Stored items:
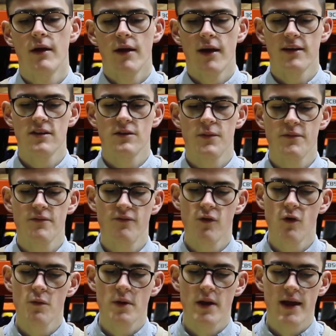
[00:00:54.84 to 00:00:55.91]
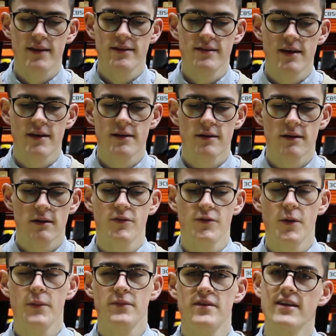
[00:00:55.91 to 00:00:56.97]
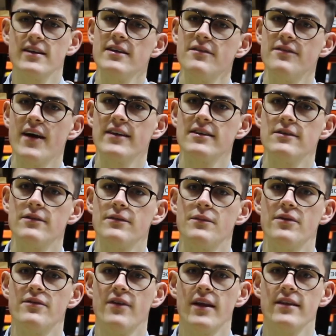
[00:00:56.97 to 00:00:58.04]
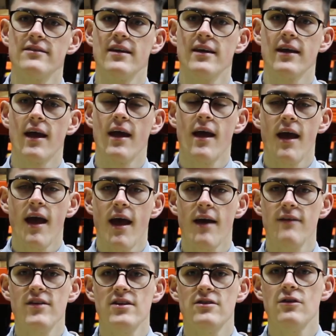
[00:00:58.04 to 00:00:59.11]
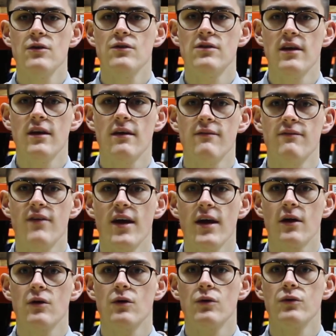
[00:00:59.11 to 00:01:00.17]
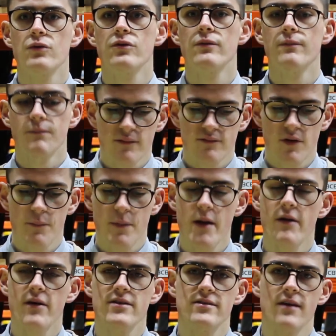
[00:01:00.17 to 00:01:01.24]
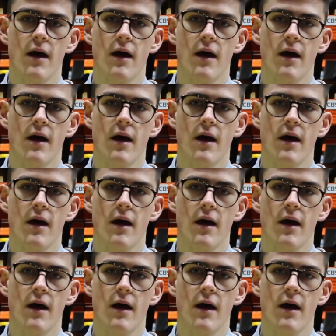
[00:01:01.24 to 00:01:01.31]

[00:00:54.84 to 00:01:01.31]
It has been formulated to be particularly effective in preventing heavy duty vehicles for periods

> Work request: Nothing but the lines from the one that contains "[00:00:58.04 to 00:00:59.11]" through the last line of the records belongs in the answer, reproduced exactly, with no pictures.

> Exercise result:
[00:00:58.04 to 00:00:59.11]
[00:00:59.11 to 00:01:00.17]
[00:01:00.17 to 00:01:01.24]
[00:01:01.24 to 00:01:01.31]

[00:00:54.84 to 00:01:01.31]
It has been formulated to be particularly effective in preventing heavy duty vehicles for periods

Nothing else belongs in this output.